» Task brief
Retype each entry exactly as written, and keep the pictures out of the copy.

Saved entries
-- Opening Marker --

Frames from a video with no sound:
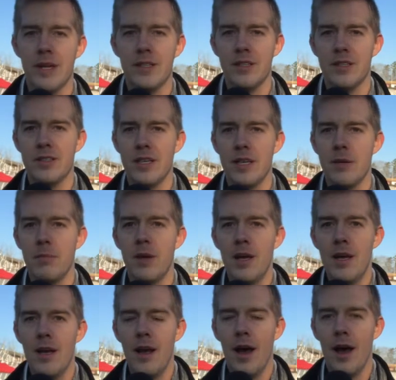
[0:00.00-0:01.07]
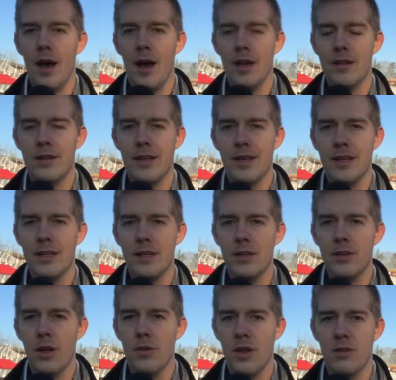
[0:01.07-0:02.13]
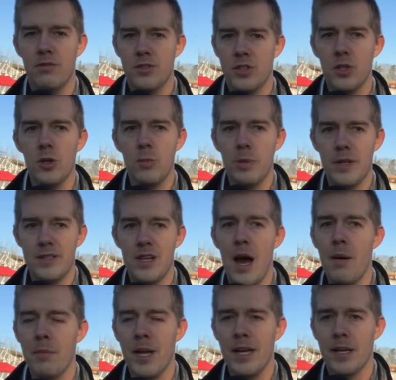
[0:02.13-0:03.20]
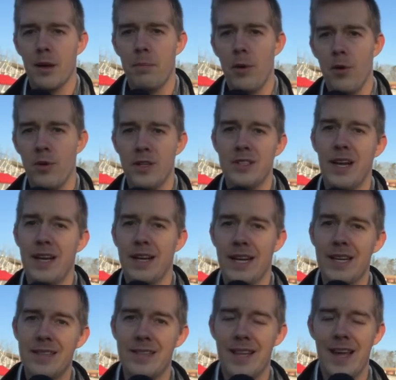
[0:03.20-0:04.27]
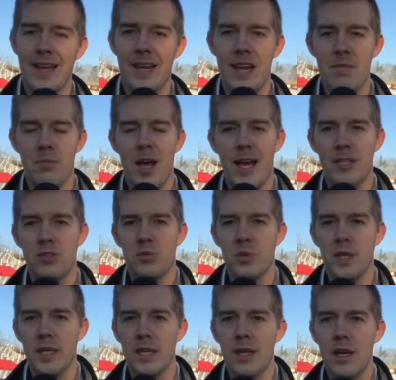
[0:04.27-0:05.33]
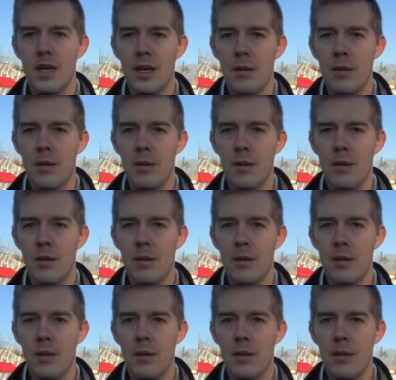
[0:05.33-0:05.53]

It's a team that, they've still been dominating opponents heading into that game last week,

-- Closing Marker --

» Output below
Frames from a video with no sound:
[0:00.00-0:01.07]
[0:01.07-0:02.13]
[0:02.13-0:03.20]
[0:03.20-0:04.27]
[0:04.27-0:05.33]
[0:05.33-0:05.53]

It's a team that, they've still been dominating opponents heading into that game last week,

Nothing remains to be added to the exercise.